McNish: A lot of people think that Mike and Jim and the folks at the senior offices in BlackBerry were arrogant and didn’t understand iPhone and just focused only on BlackBerry. There is an element of truth to all of that. Yes, they missed the turn, but they were missing the turn at a time when they were going from zero to $20 billion. They were growing at a rate of 25% every quarter. You talk to any business person, that’s an impossibility.
They were expanding in Indonesia and India, in other parts of the world. They were huge. They couldn’t keep up with the demand, and they were coproducing new factories everywhere to keep up with it. So imagine going to your board of directors or your shareholders because you’re a publicly traded company and saying, “You know this BlackBerry thing? It’s probably going to be history in a couple of years. We’re going to stop making it, and we’re going to regroup and move into something we know nothing about.” When you have that kind of momentum, it’s really hard.
Reed: It’s hard. You become a victim of your own success in some senses.
McNish: Exactly, exactly…. When you’re a publicly traded company, your options are pretty limited. What I would layer on top of that is they had a series of really unfortunate events. Everything from a horrific and badly managed patent battle in the United States [to] the three-day outage of 2009, which made everyone question their faith in the BlackBerry. We all remember where we were for those three days….

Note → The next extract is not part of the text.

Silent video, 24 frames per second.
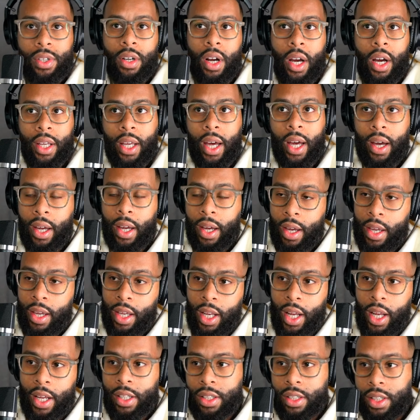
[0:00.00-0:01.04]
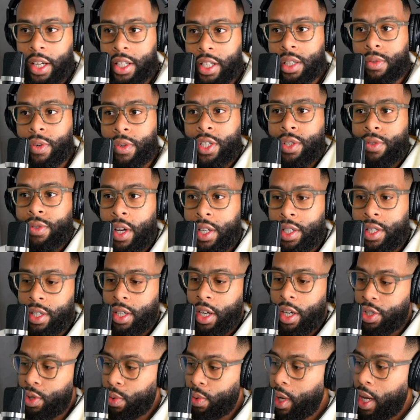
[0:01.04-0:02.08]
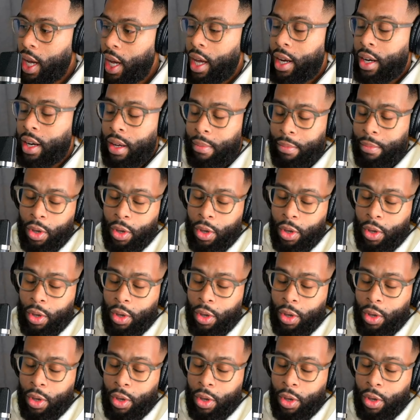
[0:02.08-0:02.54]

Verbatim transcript: I, I can I use license registration? Yes, you can.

Then there was the Playbook, and then there were other phones. There was just one disaster after another, and this is how businesses fail. At first it’s slow, and then it’s very fast.
Reed: John Chen is now charged with the difficult task of turning this thing around. What are some of the broader takeaways and learnings that you think are critical from having written the book?
McNish: The thing that I take away, and we conclude with, is that the race is faster than ever. It never ends, and the people who are the leaders today will most likely be the followers tomorrow Twitter because it’s very, very difficult to stay ahead. It is so easy today to innovate…. In the old days when you were a GE factory or an auto factory or a parts supplier, there were huge barriers to entry because you were spending hundreds of millions of dollars on plants. You were pretty well assured that there wouldn’t be an excess of competitors.
Today, that’s disappeared. There are groups of kids coming out of Stanford, out of Waterloo University, all these technology companies. All they have to do if they’ve got a Visa card is rent server time, set up an office, get some people with code experience…. Those barriers don’t exist anymore….
These days you’re an algorithm away from some pretty serious competition. Look at what Apple is trying to do with payment system. I wouldn’t want to be a bank right now. It’s a lot of disruption, and the worst mistake you can make is think that we’re better, we can out-muscle them or we can buy them or handle that competition. I don’t think you can.